3. A brand look and feel

A brand look and feel is the design style developed to represent the college in the most appropriate way. Whilst it has to be inspirational, it also has to be professional, flexible, informative and practical and have the same impact in print and on screen. It binds typeface choice, colour, messaging, tone and imagery together to create a recognisable ‘visual image’. This consistent look will become synonymous with the college, identified by students, stakeholders and faculty alike through a wealth of communications material. How a pen looks should still be identified as easily as a page on a website. Equally, if one college prospectus was seen next to another it should still be recognised through its visual look. The look and feel can also be tweaked, developed and evolved over time to prevent stagnation.
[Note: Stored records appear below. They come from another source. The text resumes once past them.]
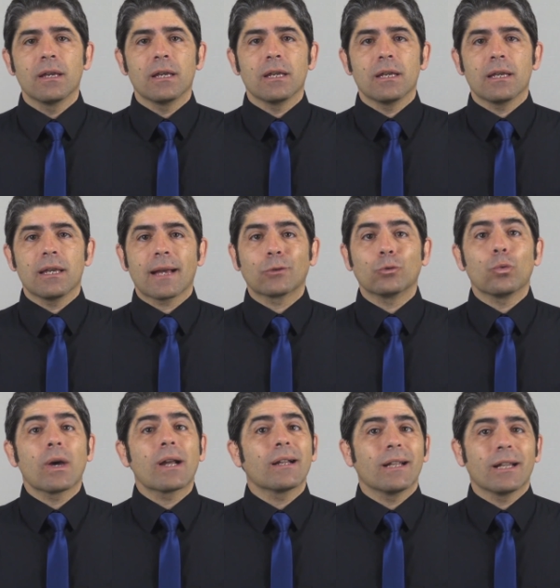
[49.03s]
y
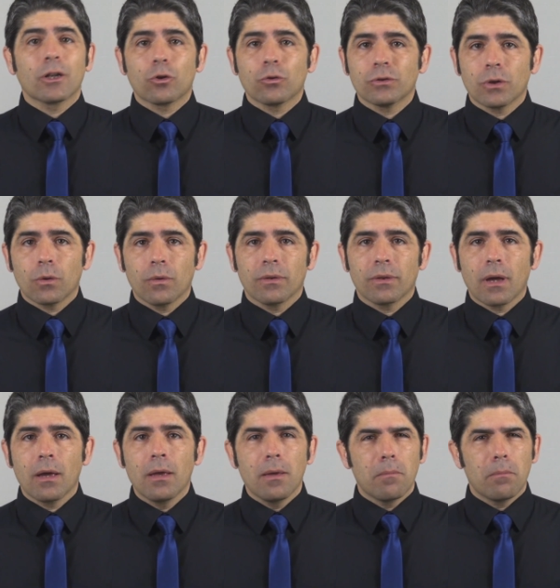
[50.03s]
actuar en
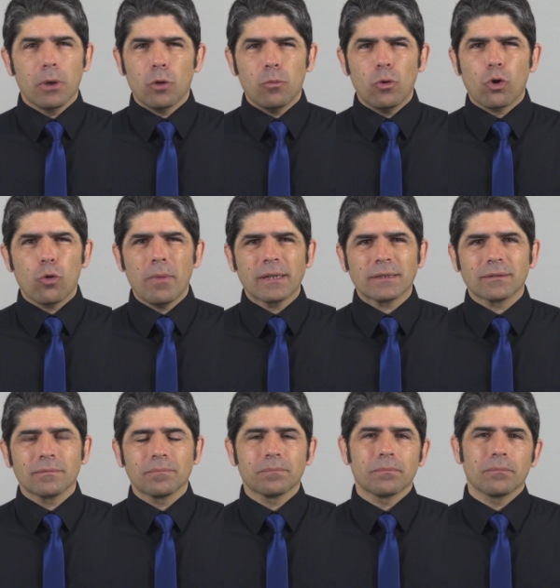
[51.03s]
consecuencia, pero poco más.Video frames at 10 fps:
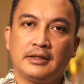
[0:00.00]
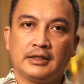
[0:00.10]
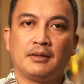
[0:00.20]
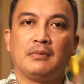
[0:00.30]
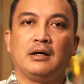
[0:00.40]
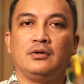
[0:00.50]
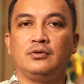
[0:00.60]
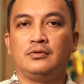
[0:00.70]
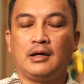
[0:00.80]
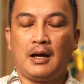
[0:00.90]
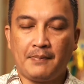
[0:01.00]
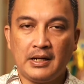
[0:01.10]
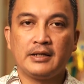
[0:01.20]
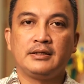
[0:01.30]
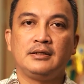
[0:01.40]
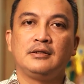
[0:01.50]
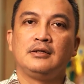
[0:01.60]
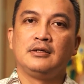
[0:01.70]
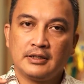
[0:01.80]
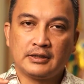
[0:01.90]
kita mengeluh. Apalagi
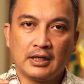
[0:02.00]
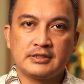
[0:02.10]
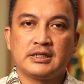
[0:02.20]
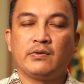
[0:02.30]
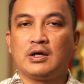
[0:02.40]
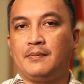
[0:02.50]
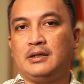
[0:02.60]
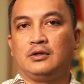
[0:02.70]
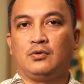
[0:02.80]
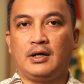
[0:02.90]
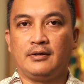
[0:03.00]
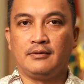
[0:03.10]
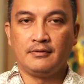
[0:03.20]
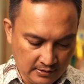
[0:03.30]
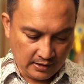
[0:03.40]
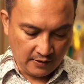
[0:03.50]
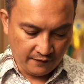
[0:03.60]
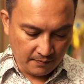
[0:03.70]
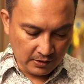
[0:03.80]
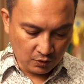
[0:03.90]
kita kecewa kepada Tuhan. Karena
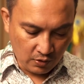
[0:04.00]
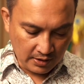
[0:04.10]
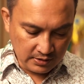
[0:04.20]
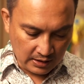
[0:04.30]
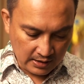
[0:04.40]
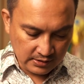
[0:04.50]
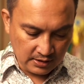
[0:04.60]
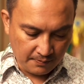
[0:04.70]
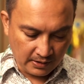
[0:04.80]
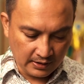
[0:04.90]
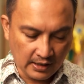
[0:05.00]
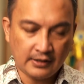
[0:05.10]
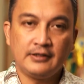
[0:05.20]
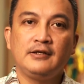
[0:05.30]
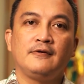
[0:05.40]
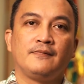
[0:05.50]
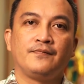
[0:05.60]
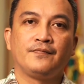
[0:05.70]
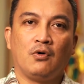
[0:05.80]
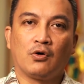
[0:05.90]
firman Tuhan jelas di pagi hari ini
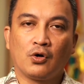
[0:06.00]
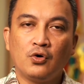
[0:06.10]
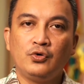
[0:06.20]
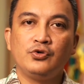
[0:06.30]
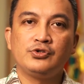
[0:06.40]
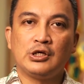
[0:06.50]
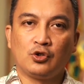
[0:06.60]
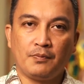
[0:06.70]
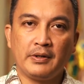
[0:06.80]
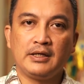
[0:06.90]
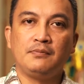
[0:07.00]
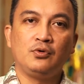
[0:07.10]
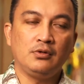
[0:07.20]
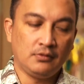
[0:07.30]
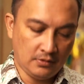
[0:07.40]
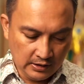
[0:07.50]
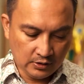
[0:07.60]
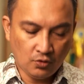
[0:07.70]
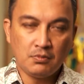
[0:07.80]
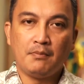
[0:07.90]
bahwa Roh Kudus yaitu penghibur
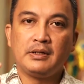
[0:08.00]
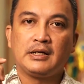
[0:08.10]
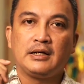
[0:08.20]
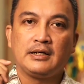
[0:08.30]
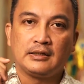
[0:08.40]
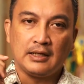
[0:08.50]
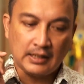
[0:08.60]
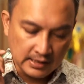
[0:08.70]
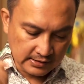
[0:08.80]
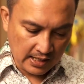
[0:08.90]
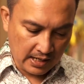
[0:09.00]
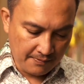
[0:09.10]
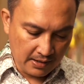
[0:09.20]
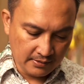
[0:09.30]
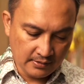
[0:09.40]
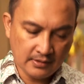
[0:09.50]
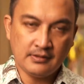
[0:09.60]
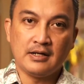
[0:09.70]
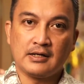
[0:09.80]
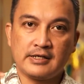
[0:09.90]
itu memberikan kita rasa aman
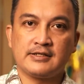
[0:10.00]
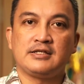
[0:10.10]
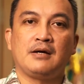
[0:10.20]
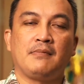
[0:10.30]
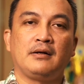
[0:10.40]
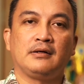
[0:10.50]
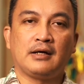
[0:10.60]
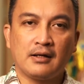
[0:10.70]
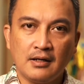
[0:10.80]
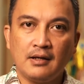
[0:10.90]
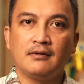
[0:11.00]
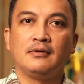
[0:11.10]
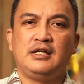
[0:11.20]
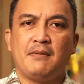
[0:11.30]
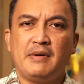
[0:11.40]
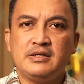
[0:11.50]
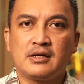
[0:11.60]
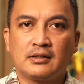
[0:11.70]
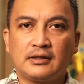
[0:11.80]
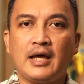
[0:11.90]
dan rasa nyaman karena dia
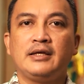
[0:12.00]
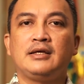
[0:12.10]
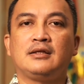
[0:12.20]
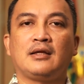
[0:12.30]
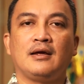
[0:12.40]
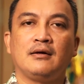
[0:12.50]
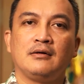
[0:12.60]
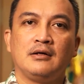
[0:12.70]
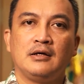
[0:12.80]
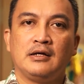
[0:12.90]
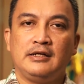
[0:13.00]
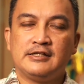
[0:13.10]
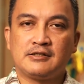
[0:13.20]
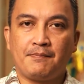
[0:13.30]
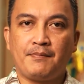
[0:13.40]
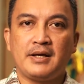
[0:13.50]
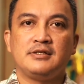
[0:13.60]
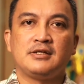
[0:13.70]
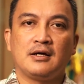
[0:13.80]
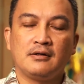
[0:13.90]
menyertai kita di
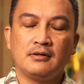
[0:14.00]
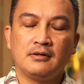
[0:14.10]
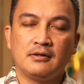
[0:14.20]
sepanjang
4. A comprehensive, professional image library

A picture tells a thousand words but an image showing a ‘happy’ student won’t cut it these days. A photo needs to feature students immersing themselves in real-life at the College – its true spirit needs to be clear for all to see. The library of images needs to inspire, excite and appeal and they need to work in harmony with the brand look and feel. The work should be undertaken by a professional photographer who has been properly briefed so the images are in keeping with the style of the brand. No ‘happy snaps’ should be used in any communication material – first impressions count, so don’t waste the opportunity! For a bit more information on this, go here.

5. Style guide

A style guide is a reference manual outlining the rules and regulations for the use of the brand. It ensures understanding (with every part identified and explained) and guards against incorrect usage or misinterpretation that might be damaging to the overall brand or college. Presented in an orderly manner, each individual element used to shape the brand should be featured – from background history to logo sizing, from mission statement to tone of messaging, from a staff uniform to a PowerPoint slide.
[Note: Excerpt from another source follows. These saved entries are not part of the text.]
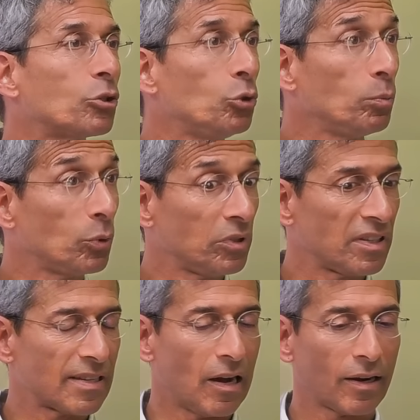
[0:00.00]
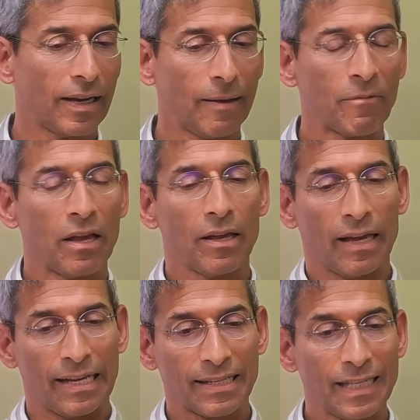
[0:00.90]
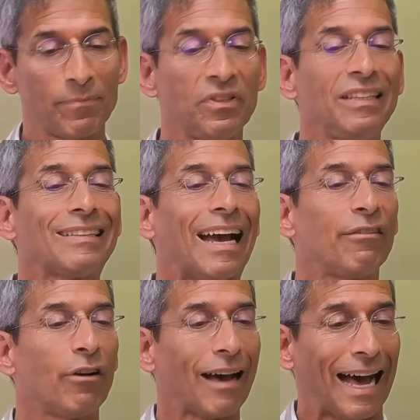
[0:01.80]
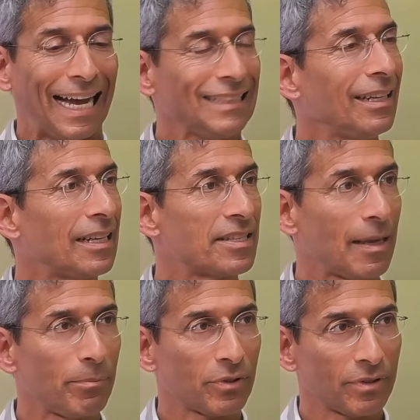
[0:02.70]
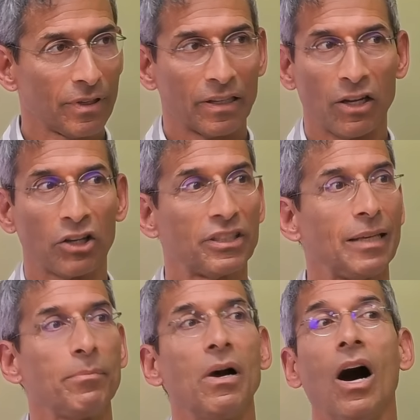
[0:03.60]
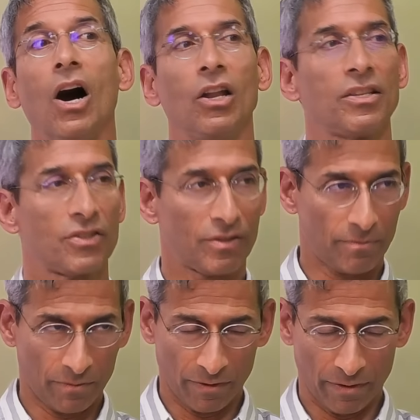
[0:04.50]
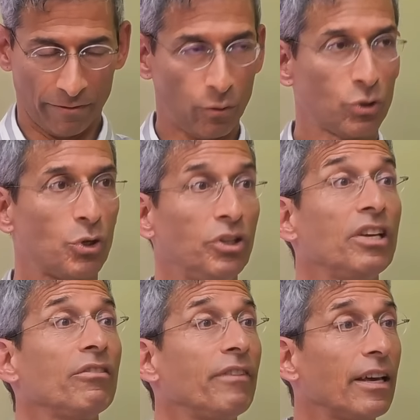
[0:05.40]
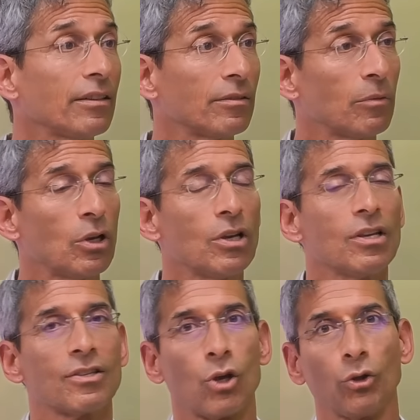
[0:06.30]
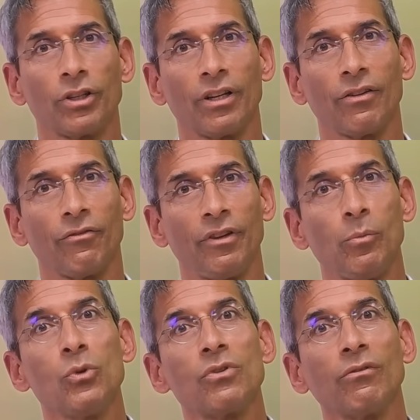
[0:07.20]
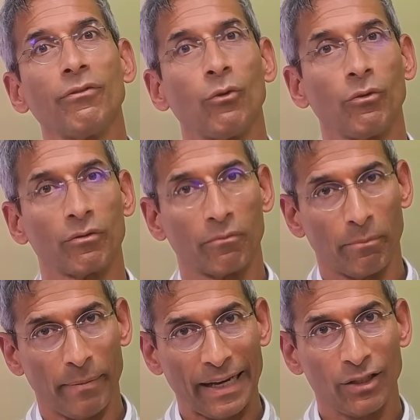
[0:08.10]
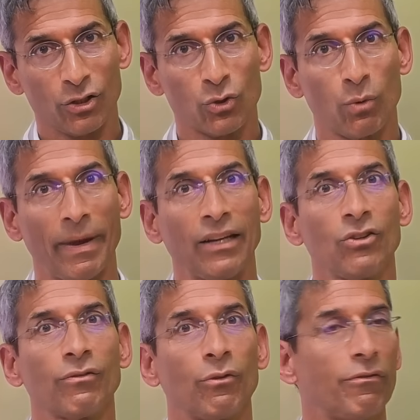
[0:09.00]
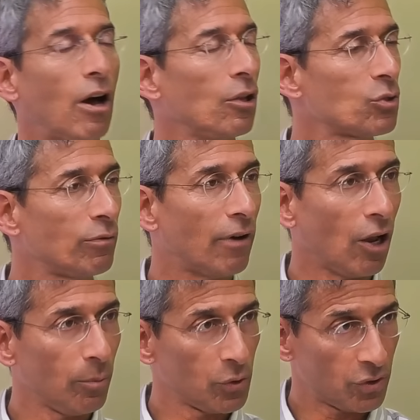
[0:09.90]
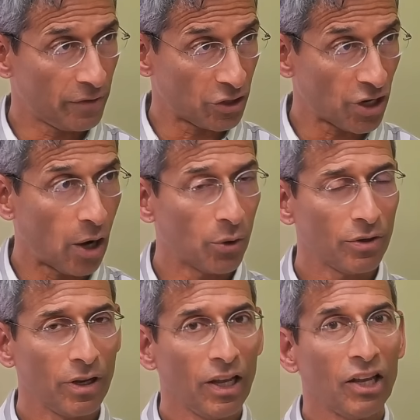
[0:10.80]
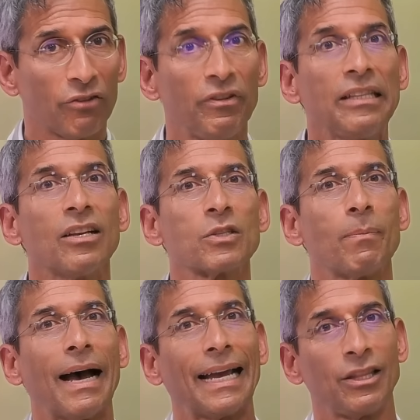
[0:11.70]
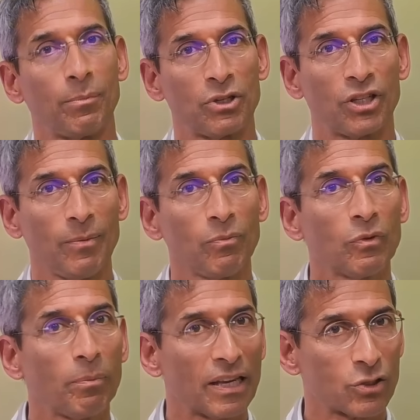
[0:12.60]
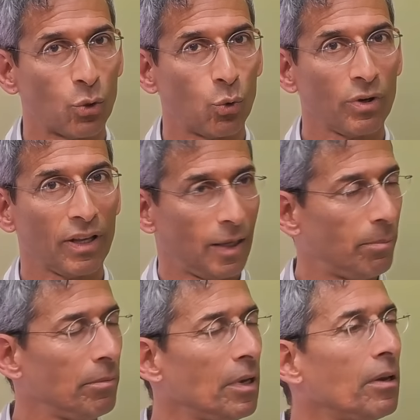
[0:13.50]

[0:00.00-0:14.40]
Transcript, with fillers: Typ und ich sage, es gibt nicht einfach ein Rezept, nach dem alles funktionieren wird, sondern wir müssen von Mensch zu Mensch, von Fall zu Fall müssen wir schauen, wie das bei einer bestimmten Person eben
6. A social media presence

A social media presence seems to be an obvious requirement and should be used in conjunction with all the other brand elements, not instead of. It is an opportunity for a college to connect (or re-connect) with students, using a tone of voice that fits with the brand character (not the individual who is maintaining the page). Students are checking their mobile devices more and more frequently (sometimes every 10 mins) and it’s not just Facebook & Twitter either, lesser known sites exist that still have a significant following – Renren Network (the Chinese equivalent to Facebook), Experience Project (social network site that connects people through shared life experiences) and Academia.edu (a platform for academics to share research papers). As well as increasing an internet search ranking, social media is now changing the way students learn. It is being used as an alternative space for students to interact with peers and teaching staff – shared learning, creating community spaces, expressing a voice – it all acts as a stimulus for wanting to learn.